◆ Available records
━━━━━━━━━━━━━━━━━━━━━━━━━━━━━━
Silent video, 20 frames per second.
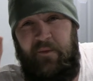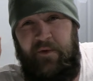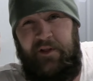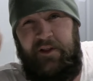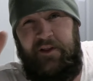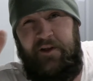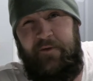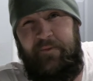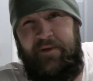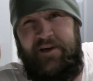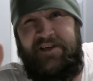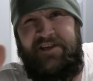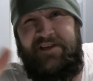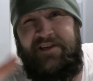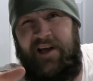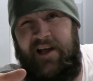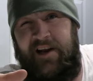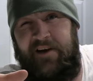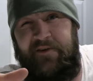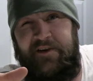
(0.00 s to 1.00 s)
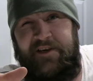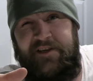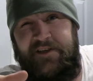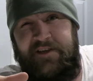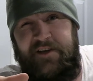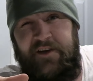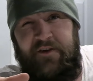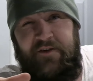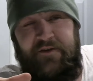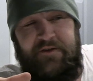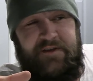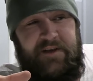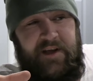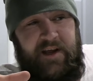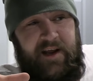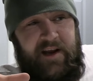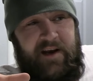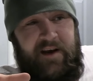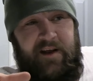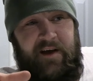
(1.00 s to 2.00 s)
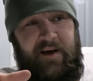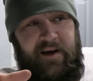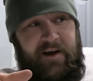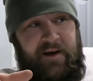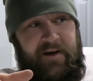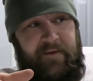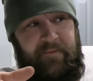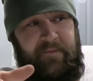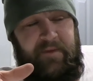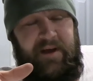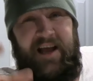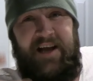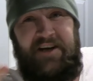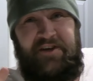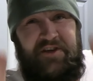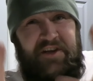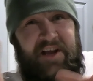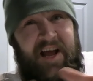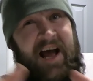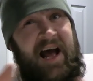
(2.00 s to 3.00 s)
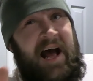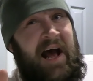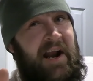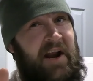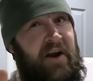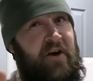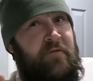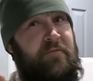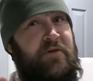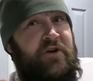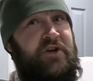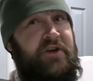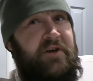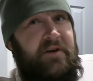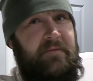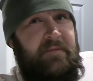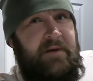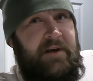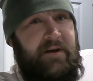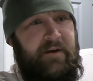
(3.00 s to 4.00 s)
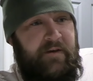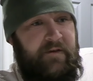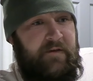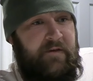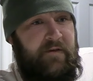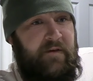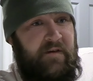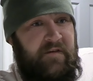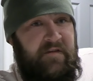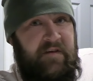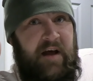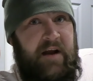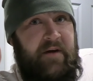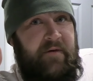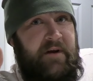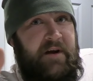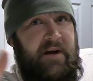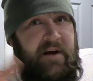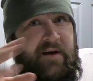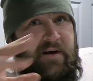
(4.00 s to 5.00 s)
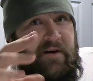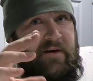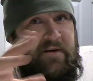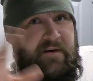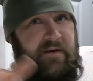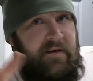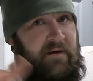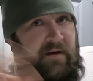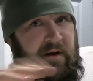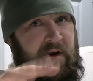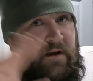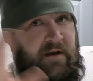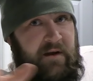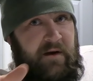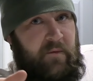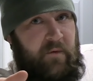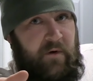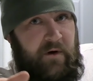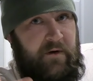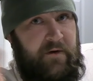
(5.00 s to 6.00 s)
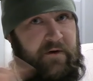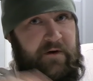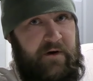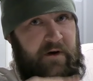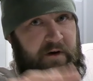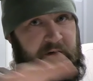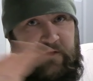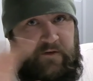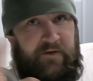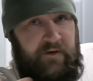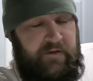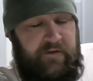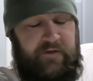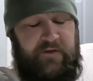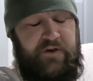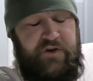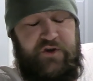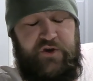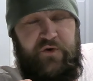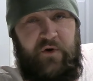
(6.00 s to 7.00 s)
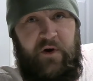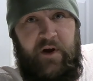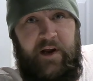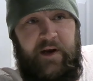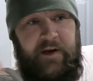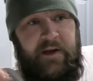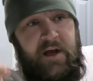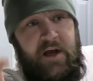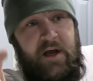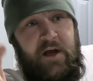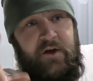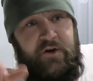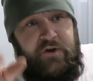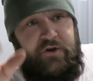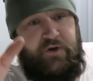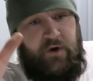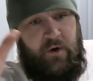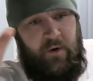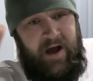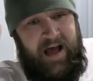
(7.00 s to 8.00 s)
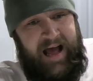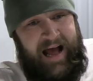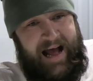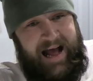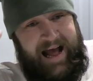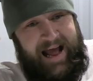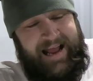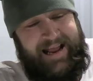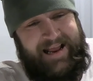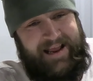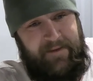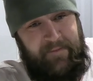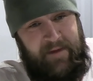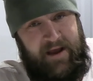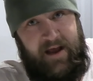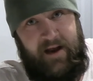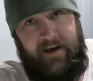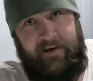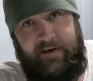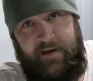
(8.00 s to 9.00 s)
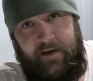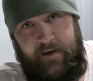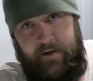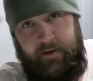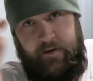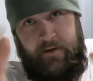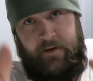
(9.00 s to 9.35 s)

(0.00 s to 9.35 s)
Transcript: With a little bit of soldering skills and um, actually a hot air machine because a soldering iron, it ain't gonna work. You're gonna just destroy it. So I am at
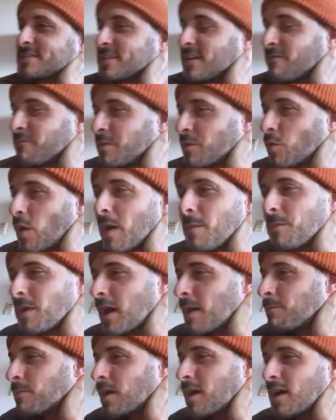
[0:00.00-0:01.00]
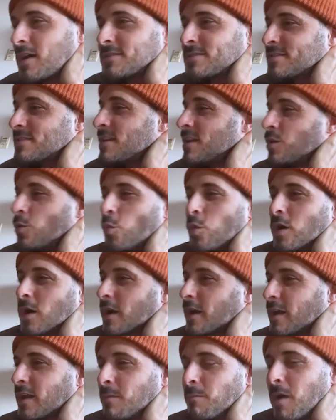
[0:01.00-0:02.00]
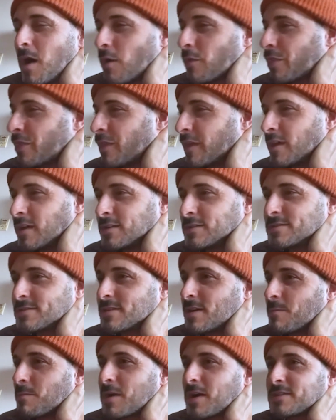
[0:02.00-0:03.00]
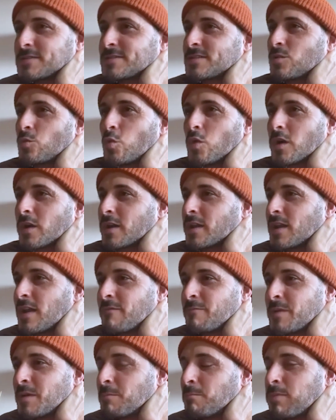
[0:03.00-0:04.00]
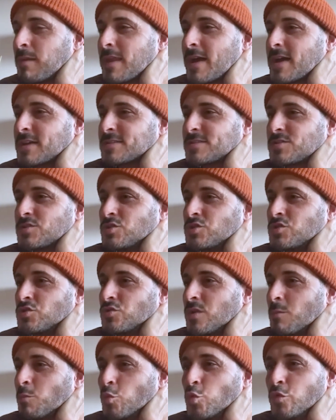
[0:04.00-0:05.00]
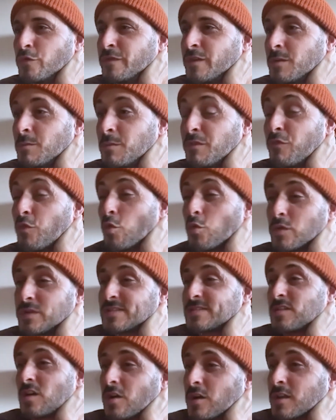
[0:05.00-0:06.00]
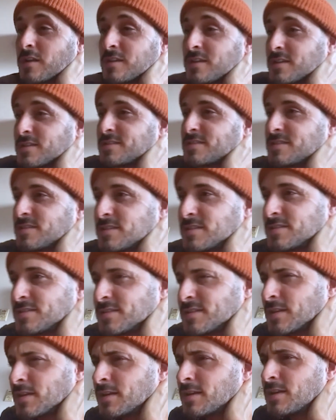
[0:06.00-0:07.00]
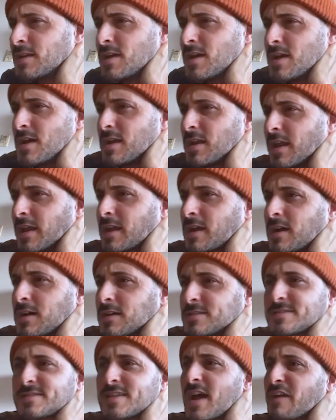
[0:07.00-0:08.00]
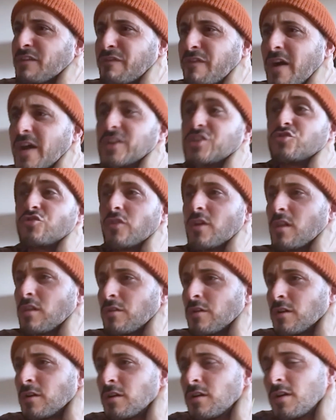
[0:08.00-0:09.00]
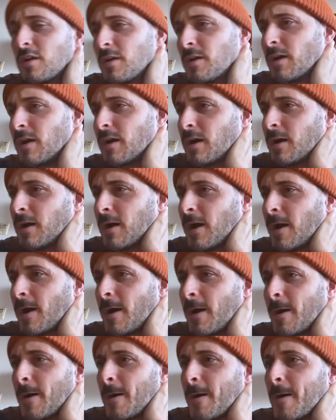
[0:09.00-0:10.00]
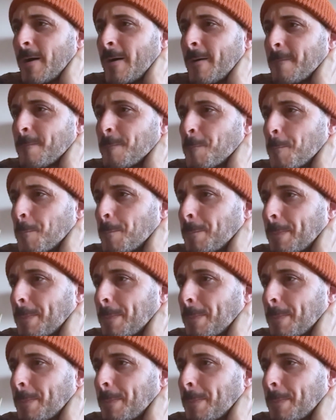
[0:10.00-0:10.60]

I've been, I'm, I'm constantly working about things. I'm constantly working. I've been blessed to do a movie before we started this season, like a sci-fi thriller, um,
━━━━━━━━━━━━━━━━━━━━━━━━━━━━━━
◆ Task objective
Return every line of the records exactly as given, pictures excluded.

◆ Solution to the exercise
Silent video, 20 frames per second.
(0.00 s to 1.00 s)
(1.00 s to 2.00 s)
(2.00 s to 3.00 s)
(3.00 s to 4.00 s)
(4.00 s to 5.00 s)
(5.00 s to 6.00 s)
(6.00 s to 7.00 s)
(7.00 s to 8.00 s)
(8.00 s to 9.00 s)
(9.00 s to 9.35 s)

(0.00 s to 9.35 s)
Transcript: With a little bit of soldering skills and um, actually a hot air machine because a soldering iron, it ain't gonna work. You're gonna just destroy it. So I am at
[0:00.00-0:01.00]
[0:01.00-0:02.00]
[0:02.00-0:03.00]
[0:03.00-0:04.00]
[0:04.00-0:05.00]
[0:05.00-0:06.00]
[0:06.00-0:07.00]
[0:07.00-0:08.00]
[0:08.00-0:09.00]
[0:09.00-0:10.00]
[0:10.00-0:10.60]

I've been, I'm, I'm constantly working about things. I'm constantly working. I've been blessed to do a movie before we started this season, like a sci-fi thriller, um,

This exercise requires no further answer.